> THE DATA
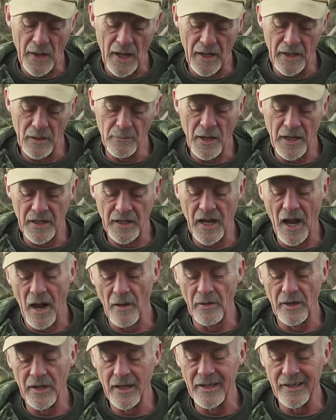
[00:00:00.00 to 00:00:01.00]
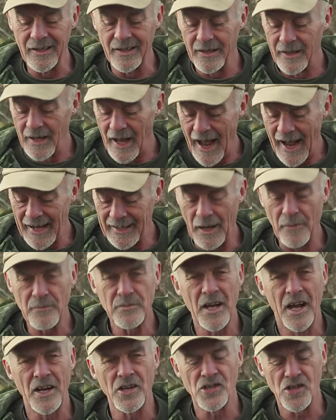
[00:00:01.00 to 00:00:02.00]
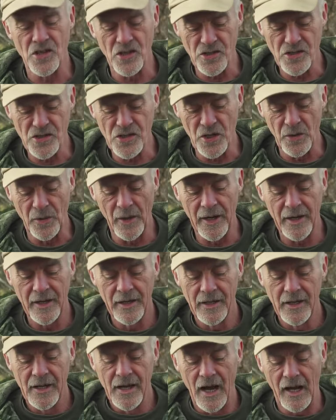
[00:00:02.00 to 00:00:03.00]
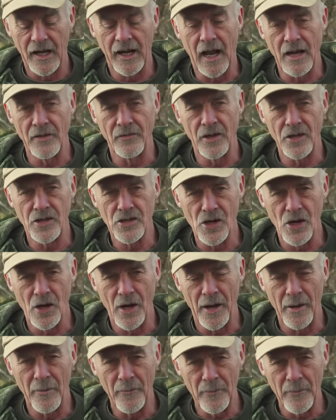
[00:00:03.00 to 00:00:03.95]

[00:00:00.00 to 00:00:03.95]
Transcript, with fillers: And I made a couple of little adaptations to it and gave it a try.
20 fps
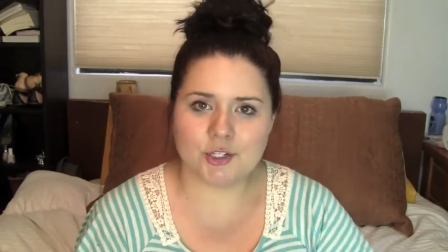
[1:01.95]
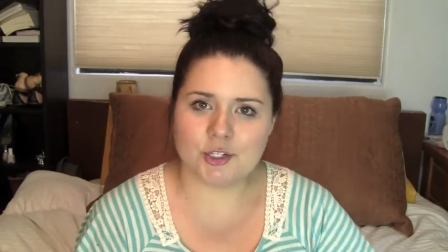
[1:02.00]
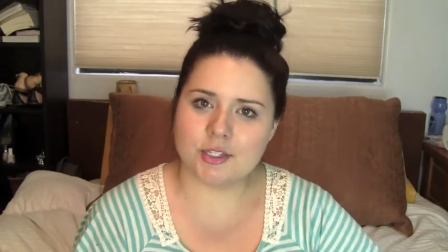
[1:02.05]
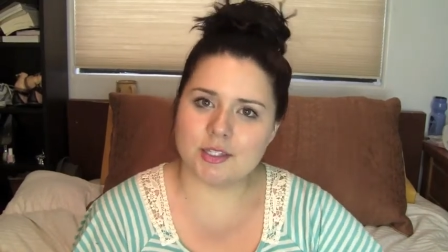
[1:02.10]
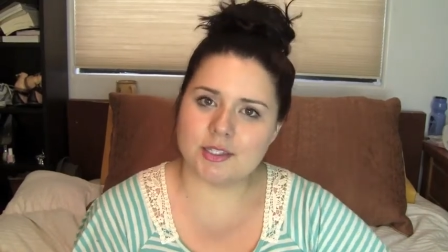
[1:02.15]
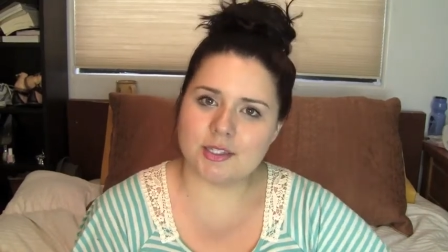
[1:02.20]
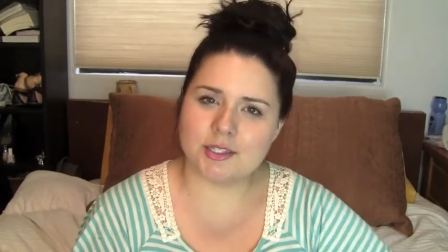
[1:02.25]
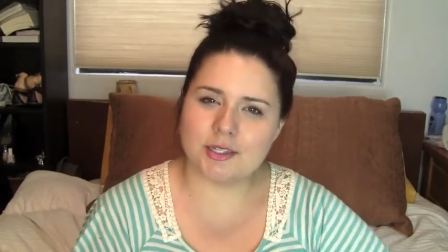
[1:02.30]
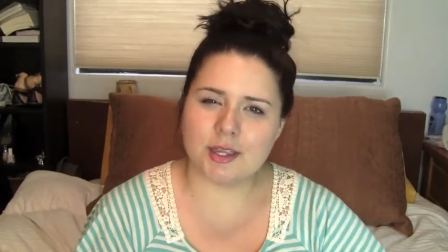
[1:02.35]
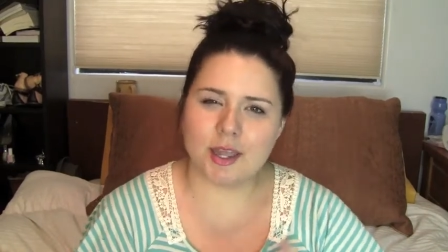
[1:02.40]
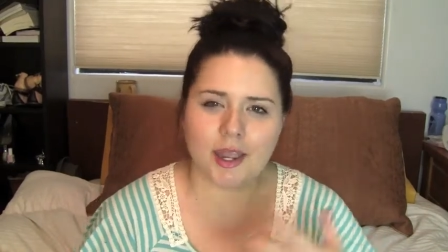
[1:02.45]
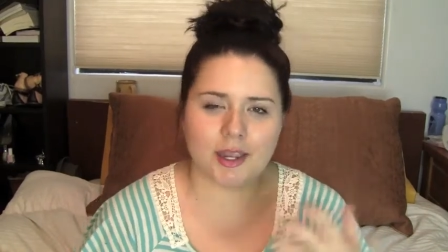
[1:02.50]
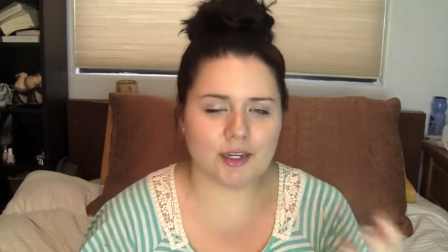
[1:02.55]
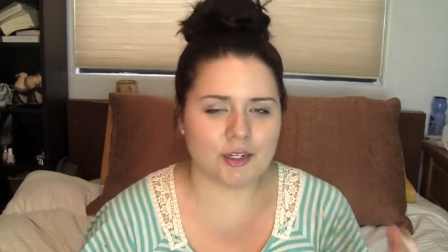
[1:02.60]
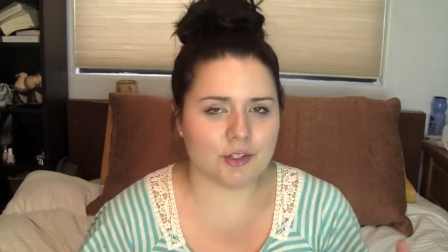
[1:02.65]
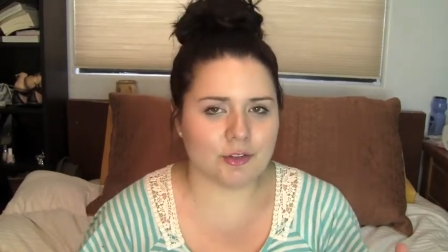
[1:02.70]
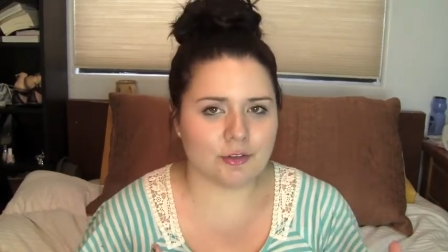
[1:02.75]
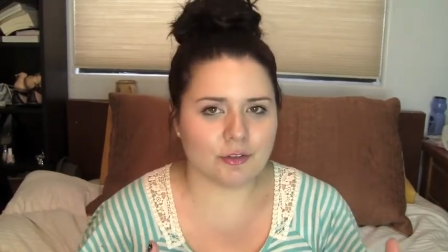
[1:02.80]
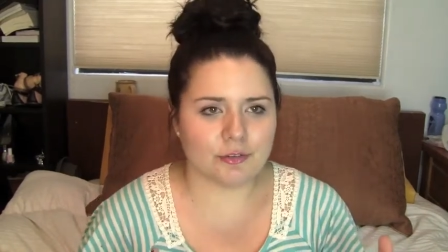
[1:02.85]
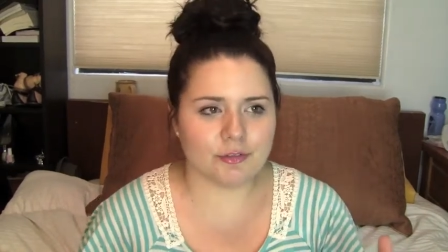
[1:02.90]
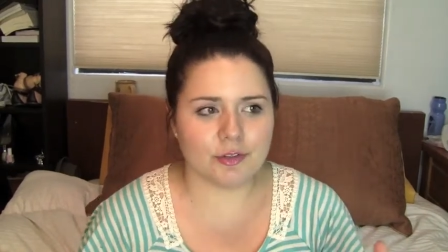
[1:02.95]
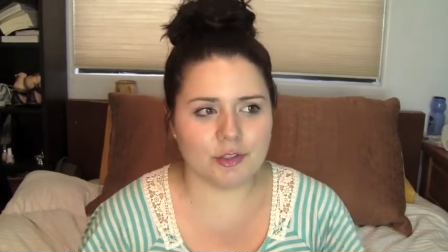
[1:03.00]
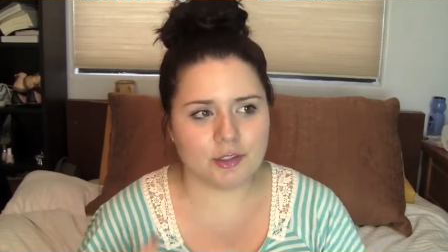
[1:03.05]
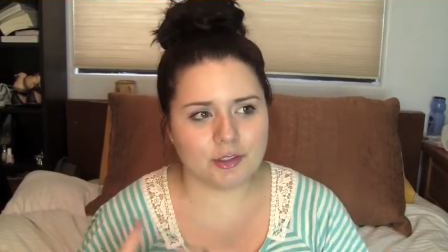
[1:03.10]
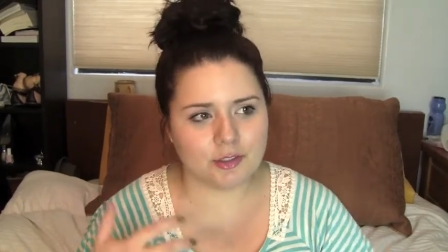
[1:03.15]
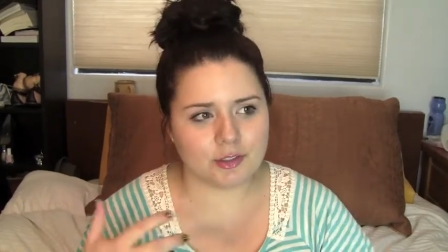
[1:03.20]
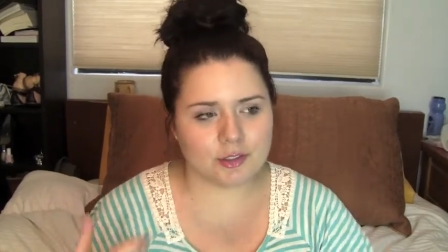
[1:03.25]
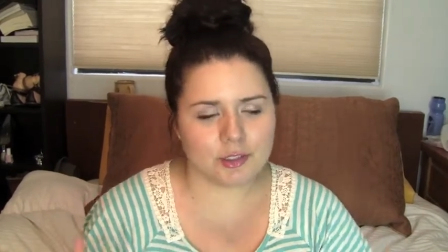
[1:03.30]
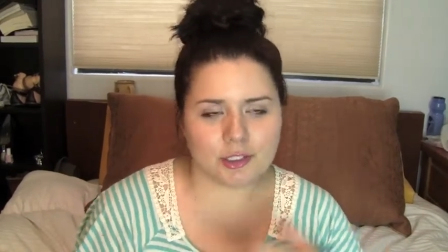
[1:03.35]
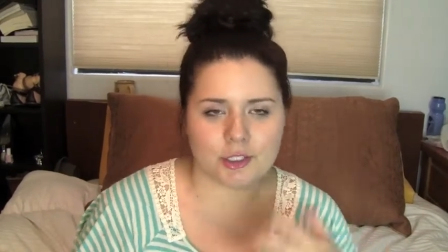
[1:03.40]
just to kind of
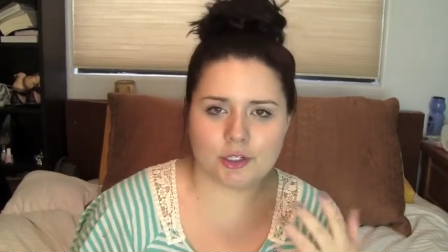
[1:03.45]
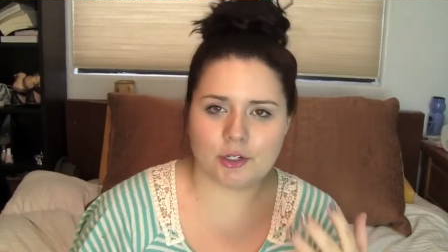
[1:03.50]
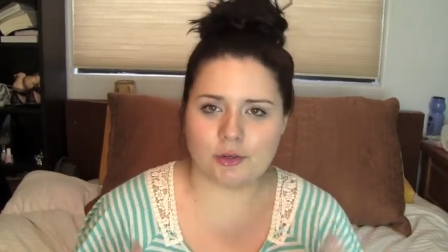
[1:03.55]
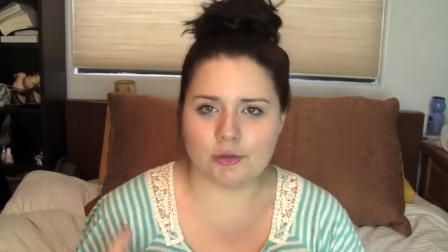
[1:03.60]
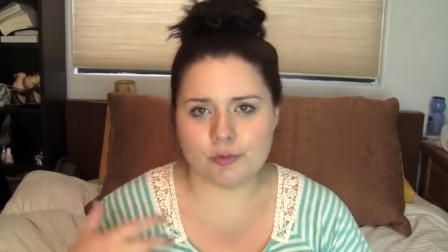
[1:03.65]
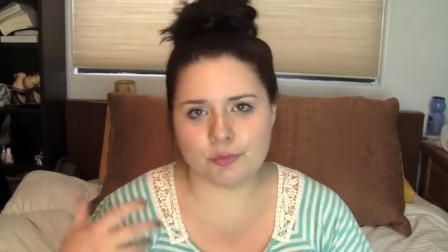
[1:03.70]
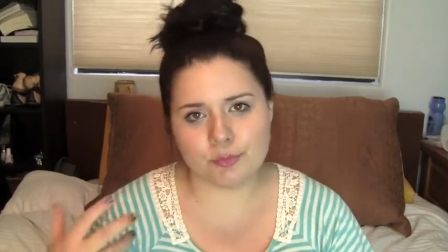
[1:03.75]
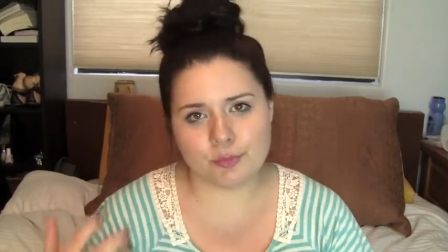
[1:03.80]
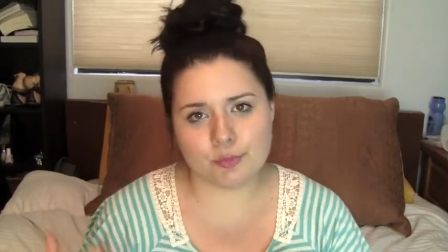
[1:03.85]
you know,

> YOUR ASSIGNMENT
Copy the listing exactly but drop its images.

> EXERCISE SOLUTION
[00:00:00.00 to 00:00:01.00]
[00:00:01.00 to 00:00:02.00]
[00:00:02.00 to 00:00:03.00]
[00:00:03.00 to 00:00:03.95]

[00:00:00.00 to 00:00:03.95]
Transcript, with fillers: And I made a couple of little adaptations to it and gave it a try.
20 fps
[1:01.95]
[1:02.00]
[1:02.05]
[1:02.10]
[1:02.15]
[1:02.20]
[1:02.25]
[1:02.30]
[1:02.35]
[1:02.40]
[1:02.45]
[1:02.50]
[1:02.55]
[1:02.60]
[1:02.65]
[1:02.70]
[1:02.75]
[1:02.80]
[1:02.85]
[1:02.90]
[1:02.95]
[1:03.00]
[1:03.05]
[1:03.10]
[1:03.15]
[1:03.20]
[1:03.25]
[1:03.30]
[1:03.35]
[1:03.40]
just to kind of
[1:03.45]
[1:03.50]
[1:03.55]
[1:03.60]
[1:03.65]
[1:03.70]
[1:03.75]
[1:03.80]
[1:03.85]
you know,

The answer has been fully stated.